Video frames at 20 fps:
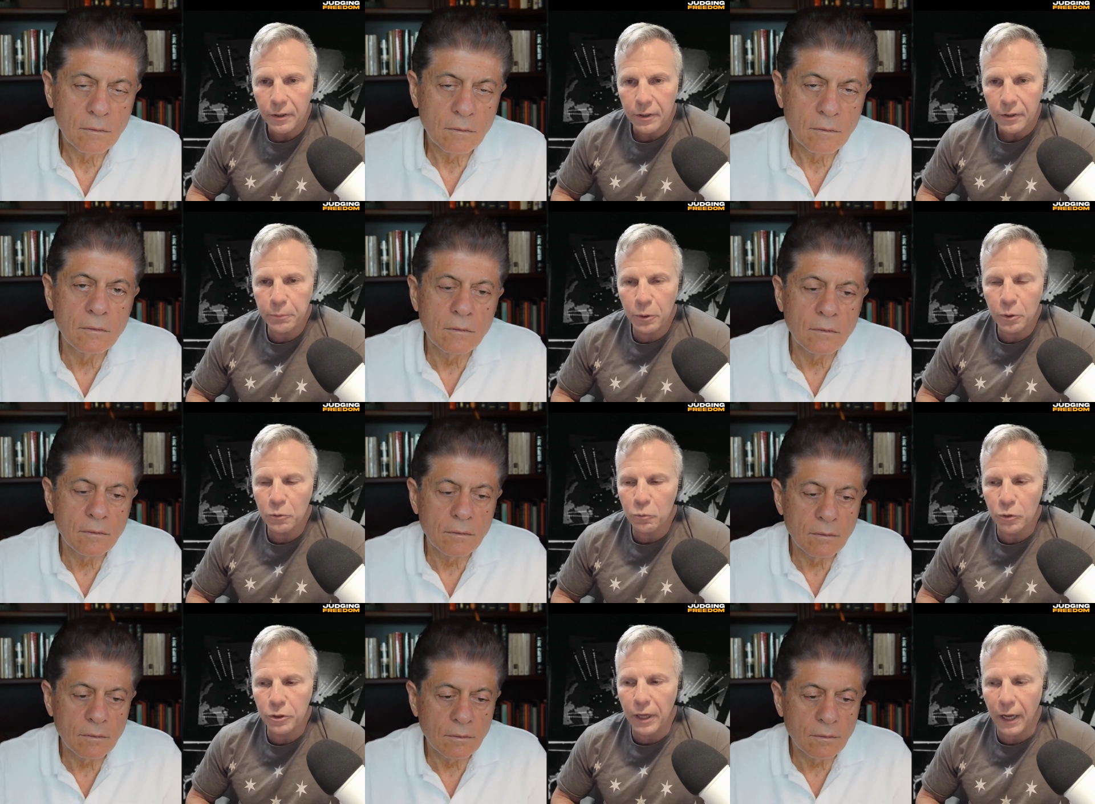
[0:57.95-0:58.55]

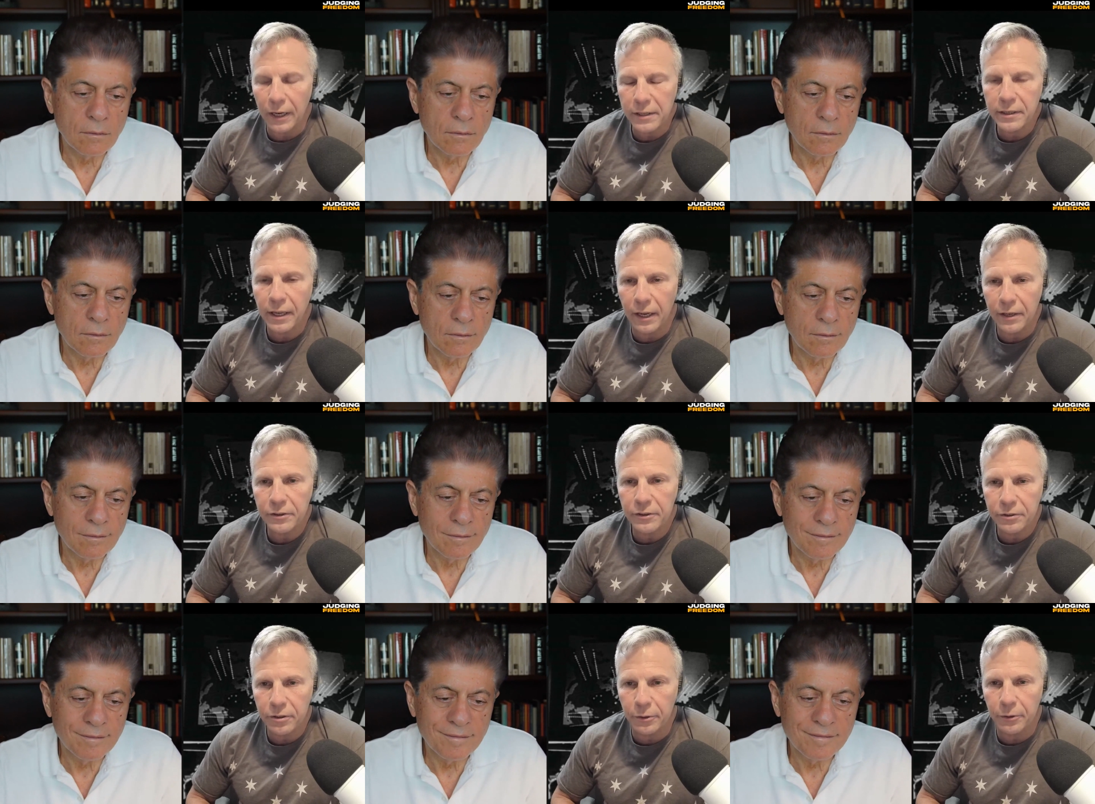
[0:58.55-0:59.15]
Speaker 1: Putin will not
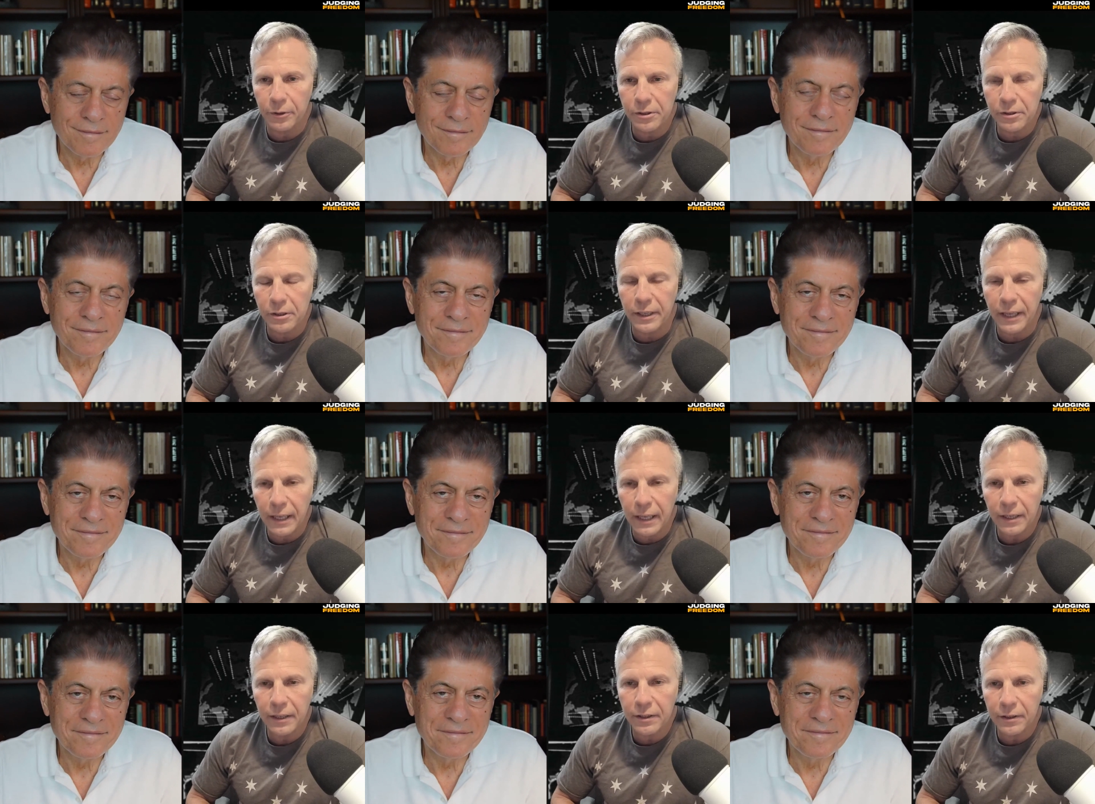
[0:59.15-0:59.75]
take seriously
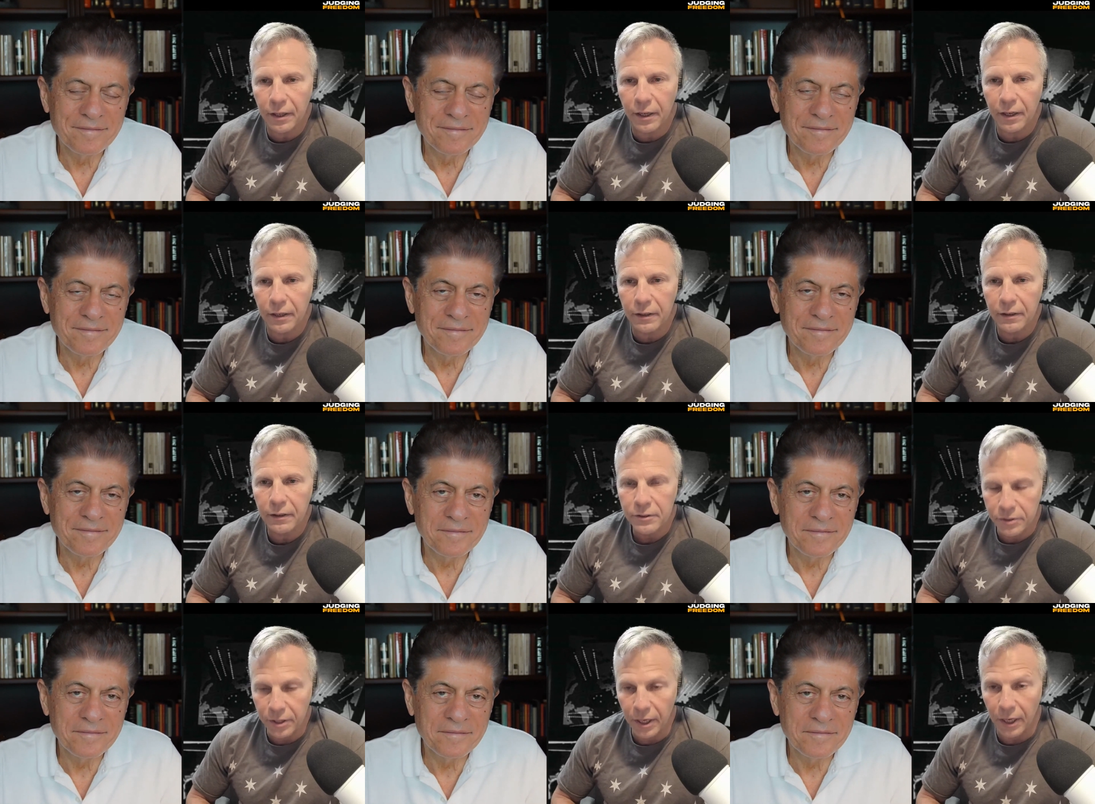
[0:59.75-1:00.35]
anything
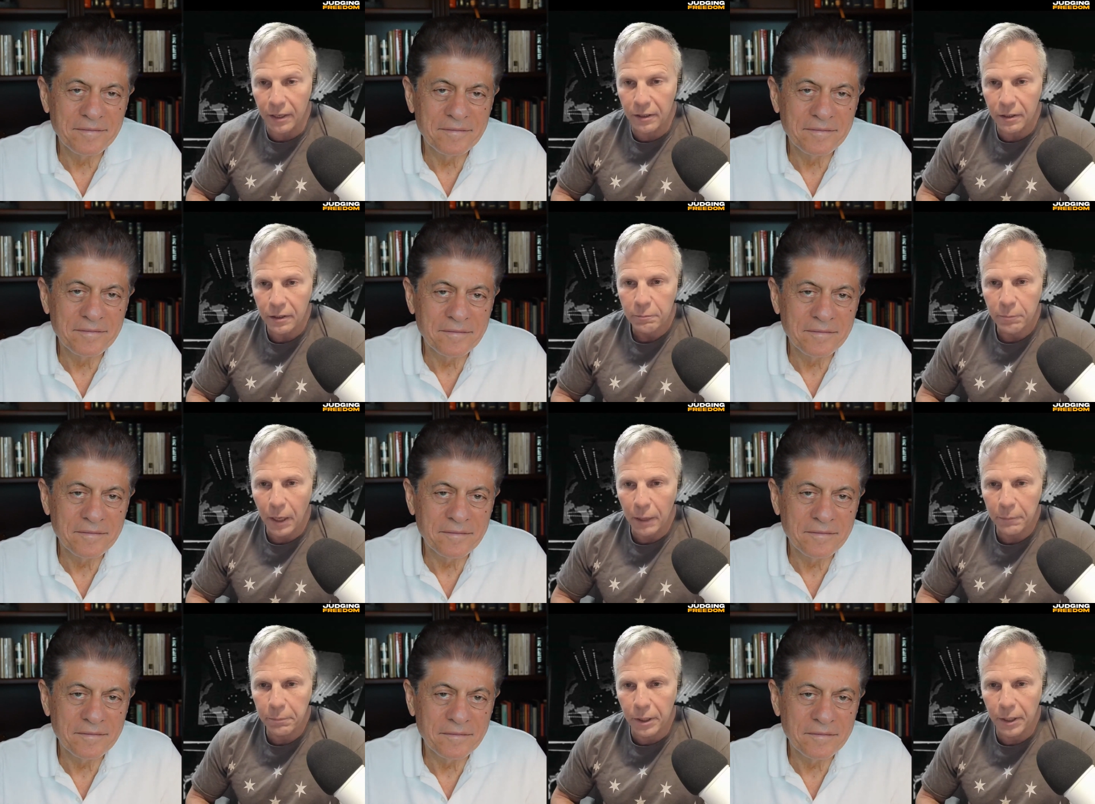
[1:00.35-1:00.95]
said
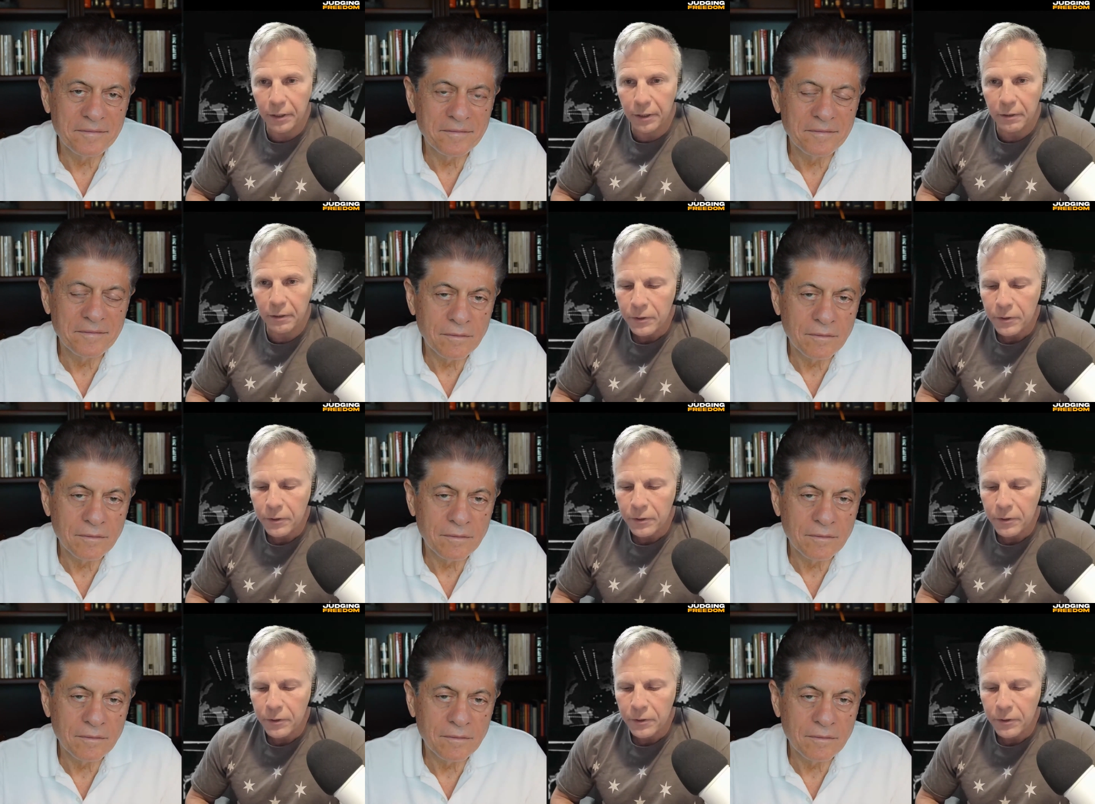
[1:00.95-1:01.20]
by Blinken.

========================================

■ **TASK**
Copy the listing exactly, omitting pictures.

■ **THE ANSWER**
Video frames at 20 fps:
[0:57.95-0:58.55]

[0:58.55-0:59.15]
Speaker 1: Putin will not
[0:59.15-0:59.75]
take seriously
[0:59.75-1:00.35]
anything
[1:00.35-1:00.95]
said
[1:00.95-1:01.20]
by Blinken.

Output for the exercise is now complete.